_EXERCISE_
A faithful copy of each entry below is expected, with the images removed.

START DATA TO PROCESS

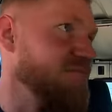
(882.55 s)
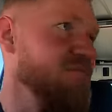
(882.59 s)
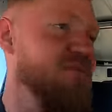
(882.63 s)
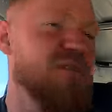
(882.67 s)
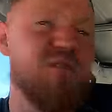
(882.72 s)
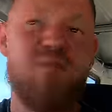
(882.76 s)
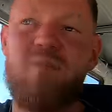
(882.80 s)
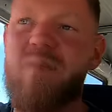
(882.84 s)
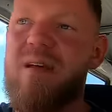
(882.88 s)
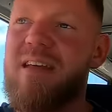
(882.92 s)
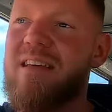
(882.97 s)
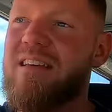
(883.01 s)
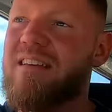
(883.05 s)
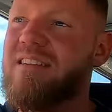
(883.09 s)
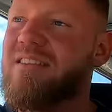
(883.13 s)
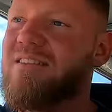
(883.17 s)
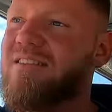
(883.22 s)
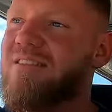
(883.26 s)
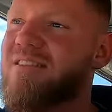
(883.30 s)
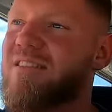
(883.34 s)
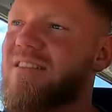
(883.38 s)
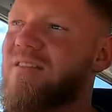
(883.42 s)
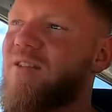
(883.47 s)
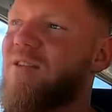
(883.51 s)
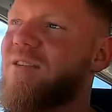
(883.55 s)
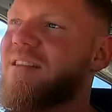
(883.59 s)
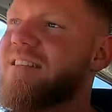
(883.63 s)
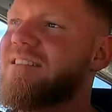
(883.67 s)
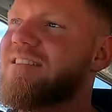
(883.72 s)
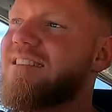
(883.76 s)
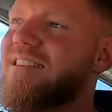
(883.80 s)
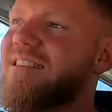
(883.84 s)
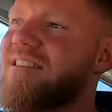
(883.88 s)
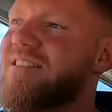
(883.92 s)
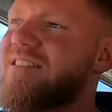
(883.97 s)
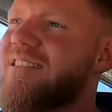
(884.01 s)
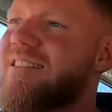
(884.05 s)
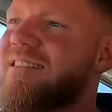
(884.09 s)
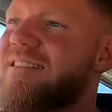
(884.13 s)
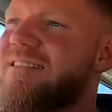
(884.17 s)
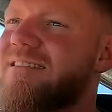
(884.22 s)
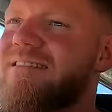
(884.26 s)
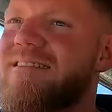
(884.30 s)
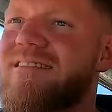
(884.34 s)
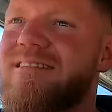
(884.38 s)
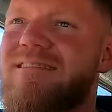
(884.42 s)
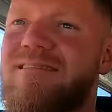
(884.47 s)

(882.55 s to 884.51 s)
speakers are non-existent.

END DATA TO PROCESS

_REPLY_
(882.55 s)
(882.59 s)
(882.63 s)
(882.67 s)
(882.72 s)
(882.76 s)
(882.80 s)
(882.84 s)
(882.88 s)
(882.92 s)
(882.97 s)
(883.01 s)
(883.05 s)
(883.09 s)
(883.13 s)
(883.17 s)
(883.22 s)
(883.26 s)
(883.30 s)
(883.34 s)
(883.38 s)
(883.42 s)
(883.47 s)
(883.51 s)
(883.55 s)
(883.59 s)
(883.63 s)
(883.67 s)
(883.72 s)
(883.76 s)
(883.80 s)
(883.84 s)
(883.88 s)
(883.92 s)
(883.97 s)
(884.01 s)
(884.05 s)
(884.09 s)
(884.13 s)
(884.17 s)
(884.22 s)
(884.26 s)
(884.30 s)
(884.34 s)
(884.38 s)
(884.42 s)
(884.47 s)

(882.55 s to 884.51 s)
speakers are non-existent.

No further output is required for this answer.